La patience de la Dame d’Ostie a été récompensée quand le Zeph a atteint le Porto Turistico di Roma le 25 mai 2019.
Dès le lendemain, elle nous a reçus dans sa charmante demeure romaine.
Deux jours après, son époux nous a fait découvrir la splendeur des Monts Albains au Sud-Est de la Ville Éternelle.
La patience de la Dame d’Ostie libérait son époux de toute contrainte du temps, pour qu’il puisse multiplier, avec générosité, les perspectives qui enchantaient le regard et les haltes gustatives qui flattaient les papilles.
Il était convenu que le guide dévoué soit de retour à domicile à 17h ce jour-là, pour éviter les terribles embouteillages sur la Route de la Mer. Or, à cette heure, nous n’étions pas encore de retour au bateau.
Notre guide aurait au moins une demi-heure de retard par rapport à l’emploi du temps de la famille.
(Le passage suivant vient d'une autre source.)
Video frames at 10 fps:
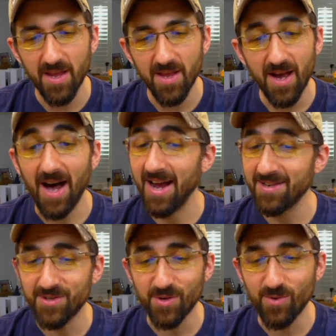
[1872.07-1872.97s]
I
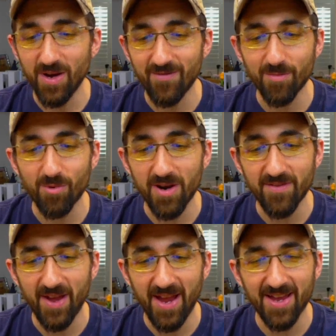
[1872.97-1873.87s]
too have a brave
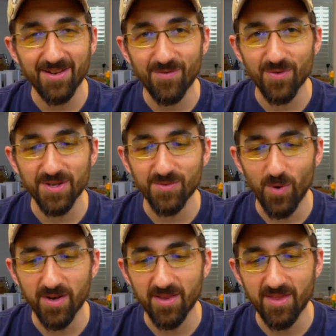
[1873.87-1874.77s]
hand for this
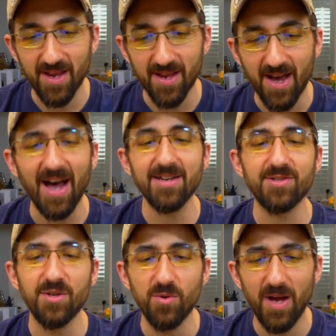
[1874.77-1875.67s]
one thing. I
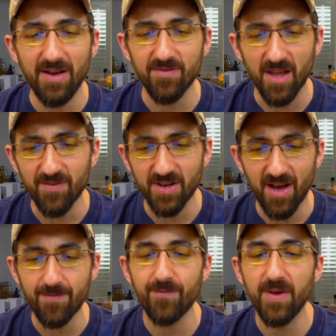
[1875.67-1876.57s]
too have love
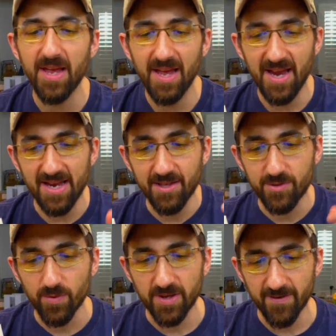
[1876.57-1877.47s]
enough, and this
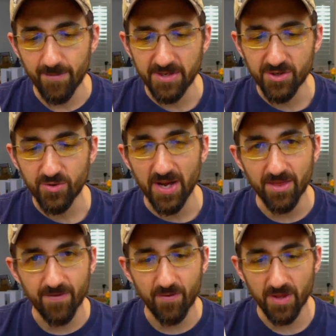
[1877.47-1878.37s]
will give me strength
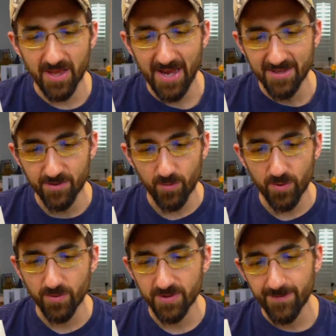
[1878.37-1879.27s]
for the last
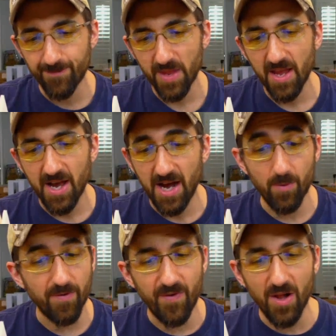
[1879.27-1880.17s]
wound. I will
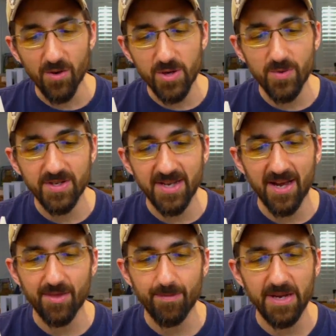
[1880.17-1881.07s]
follow you in
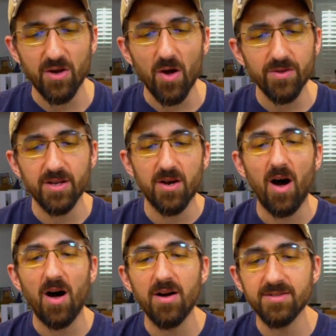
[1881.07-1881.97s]
death, be called the
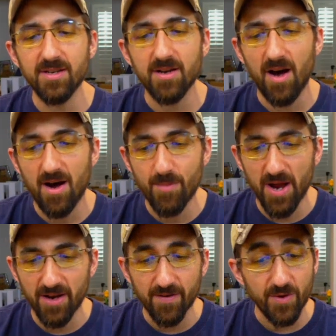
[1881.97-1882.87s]
cause and
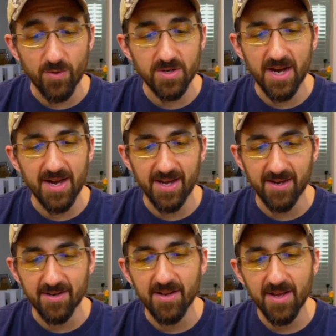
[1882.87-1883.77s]
comrade of your
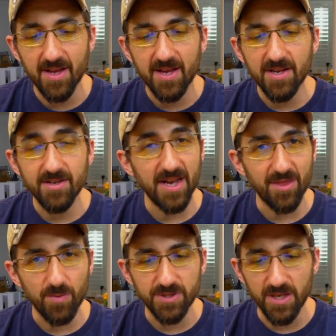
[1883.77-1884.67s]
dying. Death
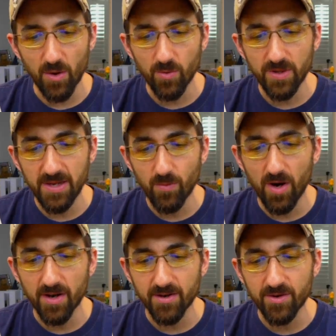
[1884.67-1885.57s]
was the only
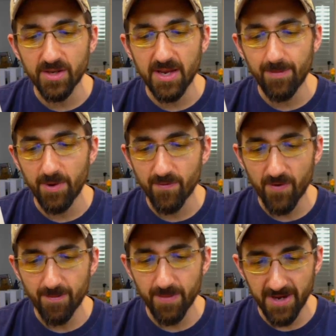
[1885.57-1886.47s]
one could keep you
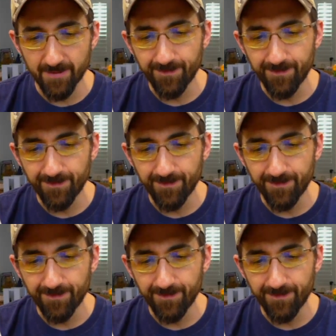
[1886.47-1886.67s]
from me.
Mais la Dame d’Ostie ne nous a adressé aucune remarque au sujet de ce retard. Le soir de cette promenade dans les Monts Albains, nous avons remercié la Dame d’Ostie avec l’enthousiasme qui convenait.
La patience ne s’accorde pas avec l’exubérance, ni avec l’impulsion.
La patience est sœur de la discrétion.
« La pazienza è la più eroica delle virtù giusto perché non ha nessuna apparenza d’eroico. », disait l’écrivain Giacomo Leopardi.
La patience est la plus héroïque des vertus, simplement parce qu'elle n'a pas d'apparence héroïque.
Avec bonheur, la patience de la Dame d’Ostie a accompagné le Zeph dans les grands projets, l’un d’eux étant celui de l’écriture.
« La pazienza c’insegna a portare non solo con forza ma con grazia, il peso della vita : la pazienza è bellezza. », disait le poète Nicolò Tommaseo.
La patience nous apprend à porter non seulement avec force, mais avec grâce, le poids de la vie : la patience est la beauté.
Le poète associe la patience avec la beauté et la grâce.
La Dame d’Ostie a une création artistique faite de patience. Avec soin et délicatesse, elle fait éclore sur la céramique un univers plein de grâce, avec le profil aérien des lignes et la douce harmonie des coloris.
Avec la Dame d’Ostie, la patience au bout des doigts produit le raffinement.
Mais le poète parle d’une autre beauté, de la beauté qui ne se fane pas malgré les épreuves de la vie.
La patience donne à la Dame d’Ostie une beauté intérieure inégalable.